### WHAT YOU WILL DO:
Pictures stay out of the output. Return exactly the lines below from the one with "[00:00:03.54]" down to the one with "[00:00:04.92]", both included, and nothing more.

Saved data entries:
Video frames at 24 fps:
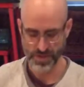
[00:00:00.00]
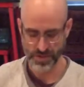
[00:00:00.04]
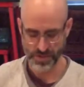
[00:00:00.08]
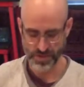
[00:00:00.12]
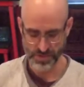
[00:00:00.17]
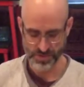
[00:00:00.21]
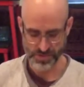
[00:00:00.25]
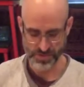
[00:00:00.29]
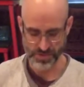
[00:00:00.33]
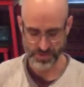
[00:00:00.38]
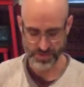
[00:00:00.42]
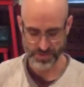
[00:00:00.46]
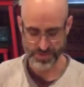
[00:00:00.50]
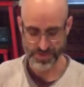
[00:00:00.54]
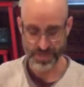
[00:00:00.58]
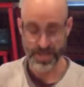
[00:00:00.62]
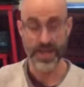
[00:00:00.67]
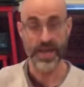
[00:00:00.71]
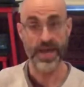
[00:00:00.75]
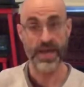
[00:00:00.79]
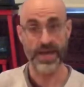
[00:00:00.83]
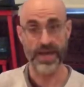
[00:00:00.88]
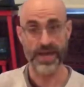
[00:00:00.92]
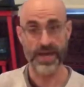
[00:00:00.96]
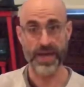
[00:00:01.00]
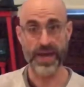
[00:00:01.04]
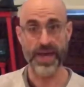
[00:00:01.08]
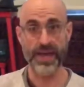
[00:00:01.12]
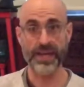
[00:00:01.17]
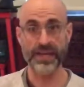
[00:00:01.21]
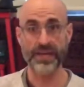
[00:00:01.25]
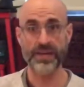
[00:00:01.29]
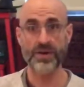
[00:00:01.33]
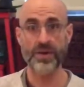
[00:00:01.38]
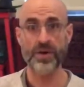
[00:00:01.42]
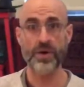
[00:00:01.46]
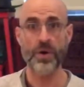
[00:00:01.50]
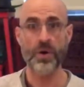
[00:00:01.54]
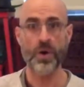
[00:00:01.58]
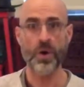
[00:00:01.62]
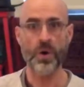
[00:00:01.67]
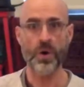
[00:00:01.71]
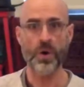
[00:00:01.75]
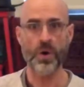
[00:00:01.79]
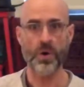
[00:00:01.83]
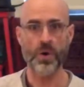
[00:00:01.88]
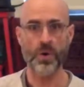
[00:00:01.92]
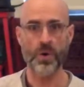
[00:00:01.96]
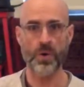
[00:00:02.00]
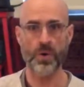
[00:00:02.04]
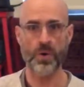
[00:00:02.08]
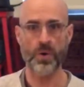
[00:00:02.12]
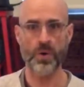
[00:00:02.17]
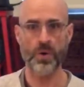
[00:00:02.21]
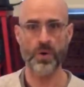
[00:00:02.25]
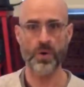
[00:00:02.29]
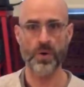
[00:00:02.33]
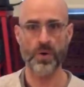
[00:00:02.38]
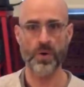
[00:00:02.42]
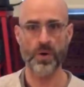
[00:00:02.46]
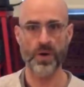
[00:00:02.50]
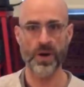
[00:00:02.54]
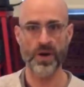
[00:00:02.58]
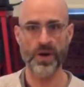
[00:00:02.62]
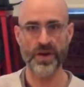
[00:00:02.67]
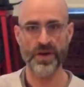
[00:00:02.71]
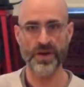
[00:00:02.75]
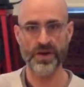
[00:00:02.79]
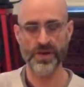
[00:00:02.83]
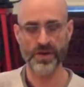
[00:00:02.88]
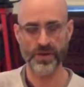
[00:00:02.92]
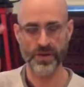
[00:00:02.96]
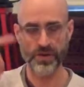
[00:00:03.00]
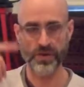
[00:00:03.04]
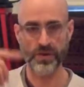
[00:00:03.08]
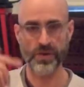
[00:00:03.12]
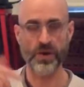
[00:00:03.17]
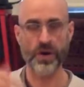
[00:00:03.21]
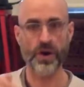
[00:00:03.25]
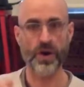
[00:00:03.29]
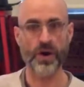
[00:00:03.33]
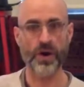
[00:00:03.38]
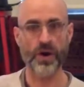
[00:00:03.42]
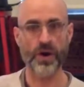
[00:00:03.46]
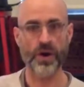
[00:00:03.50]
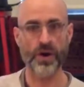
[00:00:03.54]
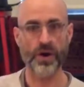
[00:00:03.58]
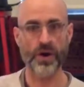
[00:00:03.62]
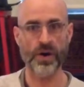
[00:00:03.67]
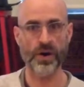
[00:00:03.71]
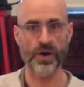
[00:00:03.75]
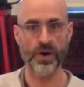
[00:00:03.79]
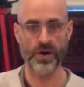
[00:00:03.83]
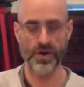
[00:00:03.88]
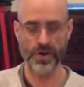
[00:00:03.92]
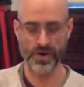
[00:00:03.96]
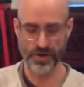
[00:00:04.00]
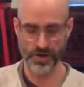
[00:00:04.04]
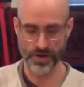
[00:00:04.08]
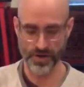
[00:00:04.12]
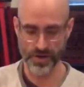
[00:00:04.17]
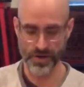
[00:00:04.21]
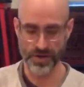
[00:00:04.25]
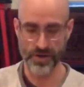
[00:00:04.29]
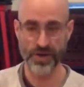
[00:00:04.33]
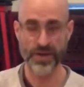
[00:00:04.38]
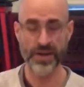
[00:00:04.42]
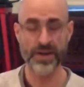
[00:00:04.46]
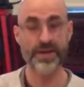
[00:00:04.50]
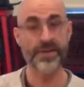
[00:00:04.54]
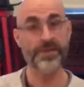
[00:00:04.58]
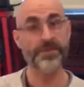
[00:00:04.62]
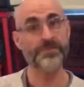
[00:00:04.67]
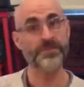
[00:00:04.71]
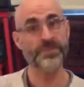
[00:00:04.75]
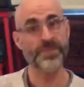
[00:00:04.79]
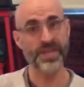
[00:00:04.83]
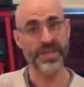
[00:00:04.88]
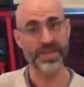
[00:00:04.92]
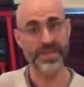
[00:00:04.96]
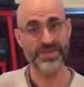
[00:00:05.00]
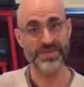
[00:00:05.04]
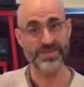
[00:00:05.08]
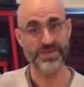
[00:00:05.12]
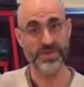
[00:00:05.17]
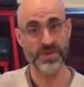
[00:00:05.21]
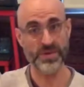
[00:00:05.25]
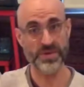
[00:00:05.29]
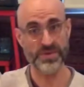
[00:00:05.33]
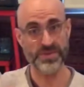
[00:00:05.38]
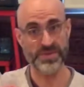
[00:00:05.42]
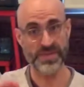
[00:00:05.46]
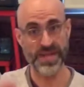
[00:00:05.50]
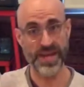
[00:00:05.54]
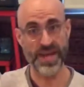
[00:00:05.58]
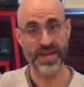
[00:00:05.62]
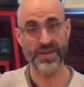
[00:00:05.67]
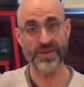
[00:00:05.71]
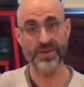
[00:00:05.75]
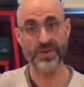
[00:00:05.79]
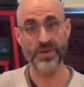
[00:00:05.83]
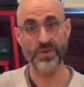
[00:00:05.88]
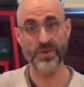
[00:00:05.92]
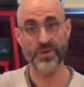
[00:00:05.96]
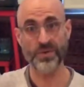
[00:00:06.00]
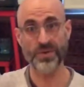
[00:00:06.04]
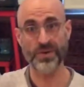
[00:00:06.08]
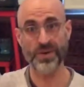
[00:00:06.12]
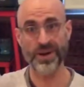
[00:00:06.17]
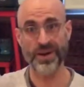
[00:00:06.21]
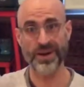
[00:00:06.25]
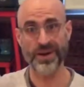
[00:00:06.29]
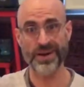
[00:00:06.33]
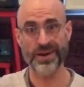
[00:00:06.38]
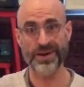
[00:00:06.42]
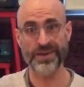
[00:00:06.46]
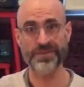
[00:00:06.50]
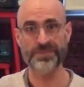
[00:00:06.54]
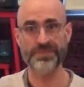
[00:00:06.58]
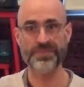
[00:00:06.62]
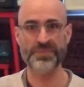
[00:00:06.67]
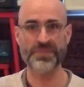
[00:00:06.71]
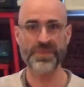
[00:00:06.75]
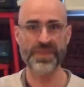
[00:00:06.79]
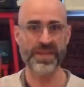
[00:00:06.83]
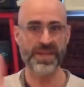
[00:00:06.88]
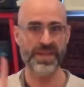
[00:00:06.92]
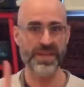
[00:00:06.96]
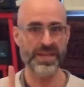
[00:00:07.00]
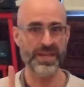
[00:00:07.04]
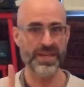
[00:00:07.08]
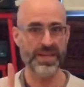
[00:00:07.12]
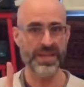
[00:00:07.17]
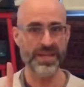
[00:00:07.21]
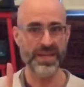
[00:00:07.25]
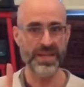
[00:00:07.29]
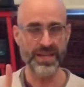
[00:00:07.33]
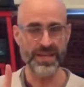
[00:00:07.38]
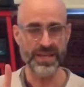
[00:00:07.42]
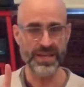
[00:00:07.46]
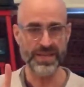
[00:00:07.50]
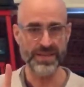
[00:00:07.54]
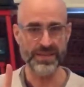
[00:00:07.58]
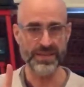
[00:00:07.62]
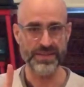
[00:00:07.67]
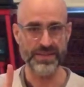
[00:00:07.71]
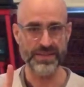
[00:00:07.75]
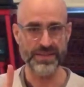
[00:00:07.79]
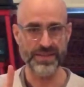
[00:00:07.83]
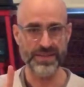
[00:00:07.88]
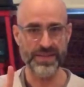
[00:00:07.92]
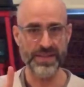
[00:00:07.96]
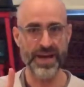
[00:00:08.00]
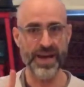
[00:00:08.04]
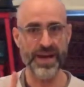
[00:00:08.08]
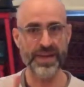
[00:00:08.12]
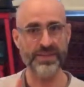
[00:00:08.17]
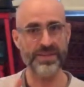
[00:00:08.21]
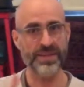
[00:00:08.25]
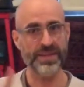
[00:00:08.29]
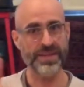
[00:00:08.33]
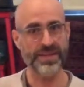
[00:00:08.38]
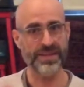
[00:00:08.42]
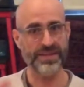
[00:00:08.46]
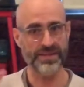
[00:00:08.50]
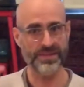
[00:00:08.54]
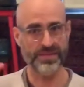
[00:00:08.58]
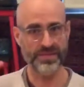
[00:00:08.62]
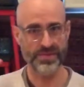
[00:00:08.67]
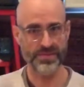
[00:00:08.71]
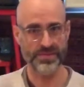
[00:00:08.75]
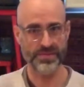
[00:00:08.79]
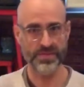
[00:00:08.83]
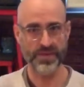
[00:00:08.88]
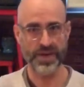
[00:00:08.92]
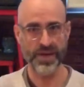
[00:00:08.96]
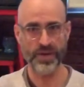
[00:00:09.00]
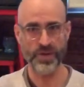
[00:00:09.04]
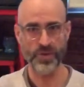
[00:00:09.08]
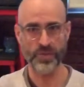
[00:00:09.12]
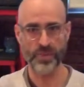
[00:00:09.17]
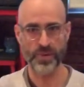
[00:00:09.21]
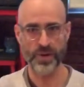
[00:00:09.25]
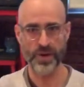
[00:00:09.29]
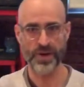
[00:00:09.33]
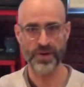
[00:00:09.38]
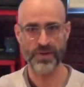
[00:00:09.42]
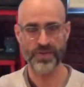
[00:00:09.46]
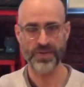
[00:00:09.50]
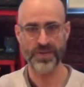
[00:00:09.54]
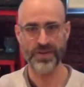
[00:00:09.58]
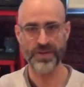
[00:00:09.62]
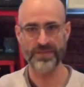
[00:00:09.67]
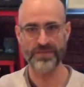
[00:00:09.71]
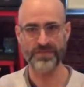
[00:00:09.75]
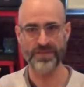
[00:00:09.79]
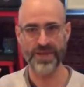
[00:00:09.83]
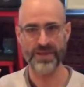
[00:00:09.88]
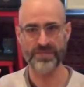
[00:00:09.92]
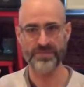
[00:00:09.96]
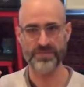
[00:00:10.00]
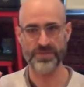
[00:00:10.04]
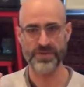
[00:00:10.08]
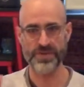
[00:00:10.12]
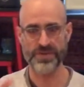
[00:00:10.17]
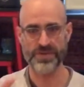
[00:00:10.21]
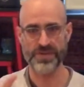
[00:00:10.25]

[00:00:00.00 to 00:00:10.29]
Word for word: So it's ek, ong, kar. And so it's ek, ong, kar. Now the final part of that first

### ANSWER TO THE PROBLEM:
[00:00:03.54]
[00:00:03.58]
[00:00:03.62]
[00:00:03.67]
[00:00:03.71]
[00:00:03.75]
[00:00:03.79]
[00:00:03.83]
[00:00:03.88]
[00:00:03.92]
[00:00:03.96]
[00:00:04.00]
[00:00:04.04]
[00:00:04.08]
[00:00:04.12]
[00:00:04.17]
[00:00:04.21]
[00:00:04.25]
[00:00:04.29]
[00:00:04.33]
[00:00:04.38]
[00:00:04.42]
[00:00:04.46]
[00:00:04.50]
[00:00:04.54]
[00:00:04.58]
[00:00:04.62]
[00:00:04.67]
[00:00:04.71]
[00:00:04.75]
[00:00:04.79]
[00:00:04.83]
[00:00:04.88]
[00:00:04.92]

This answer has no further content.